ANDREWS, UNITED STATES DISTRICT JUDGE:

Presently before the Court is the appeal (D.I. 1) of David Hargreaves with respect to the Bankruptcy Court's Order Confirming the Amended Prepackaged Plans of Reorganization of Nuverra Environmental Solutions, Inc. and its Affiliated Debtors, dated July 25, 2017 (B.D.I. 366)1 ("Confirmation Order"). The merits of the appeal are fully briefed. Also before the Court is *79the Reorganized Debtors' motion to dismiss the appeal (D.I. 31) ("Motion to Dismiss") on the basis of equitable mootness. For the reasons set forth below, the appeal meets the criteria for equitable mootness, and the Court rules in the alternative that the Confirmation Order is affirmed.

I. BACKGROUND

The appeal arises from Debtors' plan of reorganization, pursuant to which secured creditors, who would not receive 100% recovery on their secured claims, made a gift to general unsecured creditors, who would otherwise receive no distribution under the Bankruptcy Code's priority scheme, in order to enable the Debtors to reorganize. Even though unsecured creditors would receive no distribution absent the gift, Appellant has appealed the Confirmation Order based on the fact that the plan placed general unsecured claims of the same priority into separate classes and provided disparate treatment.

The relevant facts are uncontested. In the months leading up to the bankruptcy filing, Debtors struggled with liquidity and negotiated with certain creditors toward a prepackaged plan of reorganization. On April 28, 2017, Debtors commenced a prepetition solicitation of votes on the negotiated plan. (See B.D.I. 14). On May 1, 2017, Debtors commenced their chapter 11 cases ("Petition Date"), at which time Debtors had approximately $500 million in secured debt and an uncontroverted value of approximately $302.5 million. (See B.D.I. 14 at Art. VIII). On the Petition Date, Debtors filed an initial plan of reorganization, which was amended on June 21, 2017 (B.D.I. 366) ("Plan").

According to Reorganized Debtors, to ensure that the Debtors' businesses remain viable and positioned for growth, the Plan eliminated approximately $500 million of funded debt through the conversion to equity of certain 12.5%/10% senior secured second lien notes due 2021 (the "2021 Notes"), the Debtors' 9.875% unsecured senior notes due 2018 ("2018 Notes"), a term loan facility provided for under the term loan agreement dated April 15, 2016 (the "Term Loan Facility"), and a $12.5 million senior secured, super-priority debtor in possession term credit facility (the "DIP Term Loan Facility"). Significant concessions by senior creditors2 funded gifted distributions to holders of out-of-the-money general unsecured claims under the Plan.

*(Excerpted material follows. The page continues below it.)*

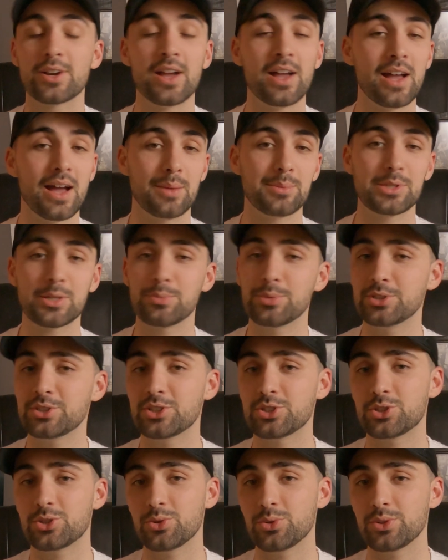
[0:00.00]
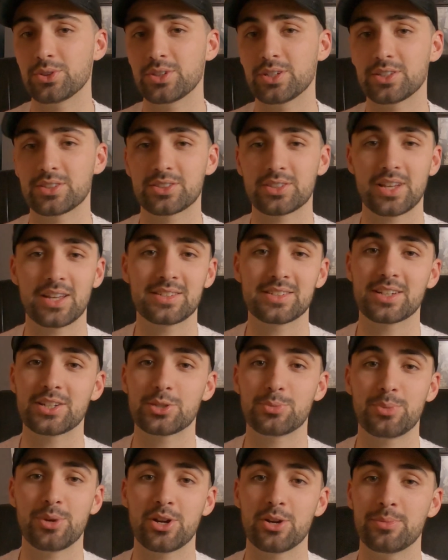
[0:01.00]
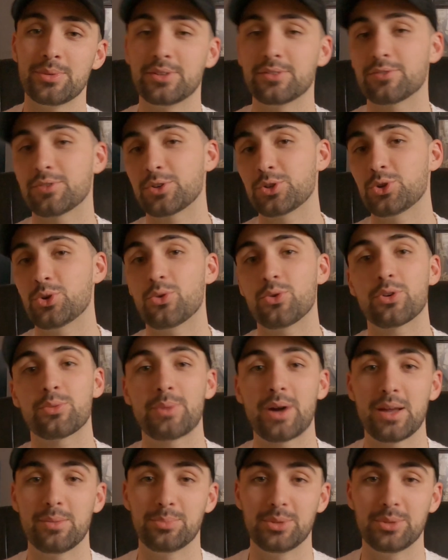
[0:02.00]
I'm simply just doing this as an experiment for your and my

The Reorganized Debtors argue that the Plan treated unsecured creditors in distinct ways based upon their respective legal rights, their importance to the ongoing operation and the profitability of the Debtors' businesses, and the practical limitations impeding the Debtors' ability to provide such creditors with a recovery. (See D.I. 37 at 8; 7/21/17 Hr'g Tr. 60:1-62:5). Creditors holding claims derived from the purchase of 2018 Notes, which were classified in Class A6, received a combination of stock and cash by virtue of the gifted distributions from senior creditors, with an aggregate recovery to holders in Class A6 valued at approximately 4-6%. (See 7/21/17 *80Hr'g Tr. at 30:23-25). In contrast, trade and certain other creditors related to the Debtors' business and operations ("Trade and Business-Related Claims"), classified in Class A7, B7, and C7,3 were reinstated under the Plan, and, therefore, holders of such claims were entitled to receive a 100% recovery by virtue of the gifted distributions. (See B.D.I. 14 at 12).

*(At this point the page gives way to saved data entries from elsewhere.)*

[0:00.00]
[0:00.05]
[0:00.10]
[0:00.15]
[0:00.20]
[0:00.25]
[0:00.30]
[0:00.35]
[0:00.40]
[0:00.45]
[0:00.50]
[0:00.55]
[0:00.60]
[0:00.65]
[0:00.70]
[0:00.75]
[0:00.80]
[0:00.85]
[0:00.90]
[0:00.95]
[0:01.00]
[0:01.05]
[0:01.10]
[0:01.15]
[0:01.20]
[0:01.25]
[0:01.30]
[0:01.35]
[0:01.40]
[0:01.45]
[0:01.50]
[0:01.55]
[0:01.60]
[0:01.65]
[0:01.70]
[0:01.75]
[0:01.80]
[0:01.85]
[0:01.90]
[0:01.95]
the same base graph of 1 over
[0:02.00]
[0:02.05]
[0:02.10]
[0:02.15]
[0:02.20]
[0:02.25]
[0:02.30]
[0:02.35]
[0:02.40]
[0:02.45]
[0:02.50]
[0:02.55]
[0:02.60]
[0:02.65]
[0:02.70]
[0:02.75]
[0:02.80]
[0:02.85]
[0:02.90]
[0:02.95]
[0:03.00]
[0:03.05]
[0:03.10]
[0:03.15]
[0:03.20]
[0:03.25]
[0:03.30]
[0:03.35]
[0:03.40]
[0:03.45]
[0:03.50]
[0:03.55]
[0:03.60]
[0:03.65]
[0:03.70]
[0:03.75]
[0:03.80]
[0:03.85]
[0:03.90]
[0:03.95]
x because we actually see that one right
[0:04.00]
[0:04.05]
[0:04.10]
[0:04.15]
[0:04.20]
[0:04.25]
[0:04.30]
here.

Class A6 voted to reject the Plan.4 Because the Plan was nonconsensual, Debtors had the burden of "show[ing] that the plan meets the additional requirements of § 1129(b), including the requirements that the plan does not unfairly discriminate against dissenting classes and the treatment of the dissenting classes is fair and equitable." In re Exide Techs. , 303 B.R. 48, 58 (Bankr. D. Del. 2003). These requirements were addressed in the Debtors' confirmation brief and declaration in support. (See B.D.I. 302, 338).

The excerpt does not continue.